Les femmes ont toujours travaillé mais, pendant longtemps, leur travail n’a pas véritablement été mesuré car il n’était pas pris en compte dans les statistiques. Elles avaient le statut d’épouse et seul le travail du mari était enregistré même si elles participaient à l’ « activité du mari » comme chez les commerçants ou les agriculteurs. Le travail des femmes était donc invisible.

Plusieurs évolutions, liées les unes aux autres, peuvent expliquer la féminisation des emplois telles que la tertiarisation (comme dans le commerce avec les métiers de la vente ou dans l’éducation et la santé avec des métiers d’institutrices, d’infirmières ou plus récemment dans l’aide aux personnes avec les assistantes maternelles, etc.) et la salarisation. Une volonté d’émancipation favorisée par les luttes féministes incite les femmes à poursuivre leurs études plus longtemps qu’auparavant et à valoriser les diplômes obtenus sur le marché du travail.
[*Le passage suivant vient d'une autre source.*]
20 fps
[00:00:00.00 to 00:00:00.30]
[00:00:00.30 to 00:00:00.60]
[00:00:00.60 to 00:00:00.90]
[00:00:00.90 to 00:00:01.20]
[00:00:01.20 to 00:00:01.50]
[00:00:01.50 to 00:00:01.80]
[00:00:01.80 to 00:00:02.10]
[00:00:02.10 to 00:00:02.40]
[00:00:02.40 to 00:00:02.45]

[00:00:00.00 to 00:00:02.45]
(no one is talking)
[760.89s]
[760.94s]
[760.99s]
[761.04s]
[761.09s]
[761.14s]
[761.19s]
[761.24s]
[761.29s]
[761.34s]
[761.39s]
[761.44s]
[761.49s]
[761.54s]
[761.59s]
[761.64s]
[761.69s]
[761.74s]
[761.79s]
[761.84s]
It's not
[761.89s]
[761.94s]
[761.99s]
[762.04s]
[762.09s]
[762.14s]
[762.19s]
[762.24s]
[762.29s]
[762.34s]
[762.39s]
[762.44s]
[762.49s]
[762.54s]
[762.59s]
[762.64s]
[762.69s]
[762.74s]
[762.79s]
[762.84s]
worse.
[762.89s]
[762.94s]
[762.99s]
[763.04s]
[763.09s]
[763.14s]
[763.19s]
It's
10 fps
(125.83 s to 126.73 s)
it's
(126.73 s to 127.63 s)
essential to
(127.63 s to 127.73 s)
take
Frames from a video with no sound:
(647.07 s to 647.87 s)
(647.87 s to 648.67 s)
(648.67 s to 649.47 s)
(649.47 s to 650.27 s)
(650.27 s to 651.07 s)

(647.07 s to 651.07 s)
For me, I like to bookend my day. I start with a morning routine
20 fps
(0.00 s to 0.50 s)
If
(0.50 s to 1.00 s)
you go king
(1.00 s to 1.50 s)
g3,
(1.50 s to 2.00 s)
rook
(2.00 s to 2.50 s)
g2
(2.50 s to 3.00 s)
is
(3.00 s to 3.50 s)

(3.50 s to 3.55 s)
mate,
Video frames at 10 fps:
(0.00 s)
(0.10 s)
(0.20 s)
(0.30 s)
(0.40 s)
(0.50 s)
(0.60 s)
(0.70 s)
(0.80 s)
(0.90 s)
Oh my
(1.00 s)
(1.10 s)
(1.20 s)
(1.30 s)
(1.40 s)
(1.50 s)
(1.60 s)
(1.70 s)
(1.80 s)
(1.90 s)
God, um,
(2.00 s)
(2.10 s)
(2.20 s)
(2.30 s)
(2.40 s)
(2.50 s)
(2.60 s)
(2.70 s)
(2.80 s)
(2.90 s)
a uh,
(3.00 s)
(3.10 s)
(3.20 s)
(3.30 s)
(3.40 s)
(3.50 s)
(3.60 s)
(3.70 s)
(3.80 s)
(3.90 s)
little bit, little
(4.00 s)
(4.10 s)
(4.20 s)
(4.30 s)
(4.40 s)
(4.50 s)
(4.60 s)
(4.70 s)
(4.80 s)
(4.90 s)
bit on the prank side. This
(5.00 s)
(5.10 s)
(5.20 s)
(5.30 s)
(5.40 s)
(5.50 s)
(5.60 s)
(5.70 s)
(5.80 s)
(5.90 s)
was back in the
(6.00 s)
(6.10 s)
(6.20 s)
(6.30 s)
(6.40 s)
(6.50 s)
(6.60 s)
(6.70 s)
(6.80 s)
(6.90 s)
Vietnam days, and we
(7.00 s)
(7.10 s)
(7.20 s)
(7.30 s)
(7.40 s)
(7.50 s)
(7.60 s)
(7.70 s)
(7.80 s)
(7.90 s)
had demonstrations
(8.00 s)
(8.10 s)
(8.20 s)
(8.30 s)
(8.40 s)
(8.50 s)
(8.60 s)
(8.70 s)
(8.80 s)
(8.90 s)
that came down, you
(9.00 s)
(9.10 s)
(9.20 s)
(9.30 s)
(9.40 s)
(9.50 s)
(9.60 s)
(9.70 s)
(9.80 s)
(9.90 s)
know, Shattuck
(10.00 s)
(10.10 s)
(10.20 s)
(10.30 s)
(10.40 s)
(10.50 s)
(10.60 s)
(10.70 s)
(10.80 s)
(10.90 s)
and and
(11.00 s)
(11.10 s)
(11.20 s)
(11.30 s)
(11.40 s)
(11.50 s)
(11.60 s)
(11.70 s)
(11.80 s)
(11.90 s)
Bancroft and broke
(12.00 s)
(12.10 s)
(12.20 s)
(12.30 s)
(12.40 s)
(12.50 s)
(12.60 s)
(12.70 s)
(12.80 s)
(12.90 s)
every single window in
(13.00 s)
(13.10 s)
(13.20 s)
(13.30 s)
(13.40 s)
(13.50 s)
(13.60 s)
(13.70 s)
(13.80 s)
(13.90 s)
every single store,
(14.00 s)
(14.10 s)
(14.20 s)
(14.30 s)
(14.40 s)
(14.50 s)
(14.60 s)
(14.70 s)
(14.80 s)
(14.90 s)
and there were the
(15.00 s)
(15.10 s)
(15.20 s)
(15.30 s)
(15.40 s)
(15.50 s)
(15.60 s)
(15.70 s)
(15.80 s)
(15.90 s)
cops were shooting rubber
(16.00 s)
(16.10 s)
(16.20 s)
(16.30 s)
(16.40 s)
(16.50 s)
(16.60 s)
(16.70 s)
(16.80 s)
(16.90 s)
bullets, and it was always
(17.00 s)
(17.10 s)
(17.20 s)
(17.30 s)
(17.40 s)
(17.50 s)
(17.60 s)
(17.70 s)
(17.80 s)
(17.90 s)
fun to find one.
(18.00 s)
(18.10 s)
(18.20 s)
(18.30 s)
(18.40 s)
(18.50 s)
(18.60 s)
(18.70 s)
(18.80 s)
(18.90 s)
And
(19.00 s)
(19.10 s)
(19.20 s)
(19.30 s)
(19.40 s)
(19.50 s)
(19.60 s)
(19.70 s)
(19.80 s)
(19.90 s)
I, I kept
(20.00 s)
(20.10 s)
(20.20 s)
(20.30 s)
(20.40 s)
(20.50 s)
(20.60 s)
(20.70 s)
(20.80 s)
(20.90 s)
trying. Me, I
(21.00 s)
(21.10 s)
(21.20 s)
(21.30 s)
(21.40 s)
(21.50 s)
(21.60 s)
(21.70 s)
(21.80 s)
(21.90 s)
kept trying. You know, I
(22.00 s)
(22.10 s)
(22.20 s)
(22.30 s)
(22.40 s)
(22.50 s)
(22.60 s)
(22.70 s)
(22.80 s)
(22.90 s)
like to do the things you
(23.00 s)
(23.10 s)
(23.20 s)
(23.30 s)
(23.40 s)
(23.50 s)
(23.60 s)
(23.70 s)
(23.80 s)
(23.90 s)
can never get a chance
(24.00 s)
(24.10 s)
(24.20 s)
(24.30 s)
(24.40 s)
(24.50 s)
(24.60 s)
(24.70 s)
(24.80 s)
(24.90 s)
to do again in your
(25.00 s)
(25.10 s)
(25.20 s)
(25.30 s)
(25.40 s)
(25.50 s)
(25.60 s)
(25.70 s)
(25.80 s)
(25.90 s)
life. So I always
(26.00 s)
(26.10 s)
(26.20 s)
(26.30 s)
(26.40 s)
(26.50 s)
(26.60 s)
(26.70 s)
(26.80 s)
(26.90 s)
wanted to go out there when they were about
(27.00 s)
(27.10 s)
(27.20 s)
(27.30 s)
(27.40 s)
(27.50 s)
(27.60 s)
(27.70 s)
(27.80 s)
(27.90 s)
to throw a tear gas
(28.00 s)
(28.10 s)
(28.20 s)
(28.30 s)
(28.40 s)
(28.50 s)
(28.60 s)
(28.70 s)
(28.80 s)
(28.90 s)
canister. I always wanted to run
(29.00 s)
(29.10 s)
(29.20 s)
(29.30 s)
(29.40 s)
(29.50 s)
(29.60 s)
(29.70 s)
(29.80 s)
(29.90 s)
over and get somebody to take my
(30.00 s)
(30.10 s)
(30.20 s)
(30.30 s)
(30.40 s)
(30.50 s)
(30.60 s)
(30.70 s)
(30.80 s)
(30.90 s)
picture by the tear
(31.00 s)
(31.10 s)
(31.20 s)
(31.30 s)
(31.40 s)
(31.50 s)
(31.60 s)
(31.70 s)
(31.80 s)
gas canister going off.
De plus, l’évolution du droit (les femmes mariées auront le droit d’occuper un emploi sans l’autorisation de leur époux à partir de 1965) de même que toutes les lois autour de l’égalité salariale entre hommes et femme, la maîtrise de la fécondité, la hausse du niveau de qualification des femmes que nous étudierons dans le chapitre suivant) favorisent l’emploi des femmes. De même, l’émergence de nouveaux modèles familiaux avec le développement des familles monoparentales peuvent inciter les femmes à travailler.

La féminisation des emplois a participé à l’essor de plusieurs groupes socioprofessionnels tels que les professions intermédiaires mais aussi et surtout celui des employés puisque 3/4 des employés sont des femmes. On peut remarquer que cette féminisation s’est faite souvent dans des métiers genrés comme nous en avons vu des exemples autour de l’éducation ou de la santé par exemple.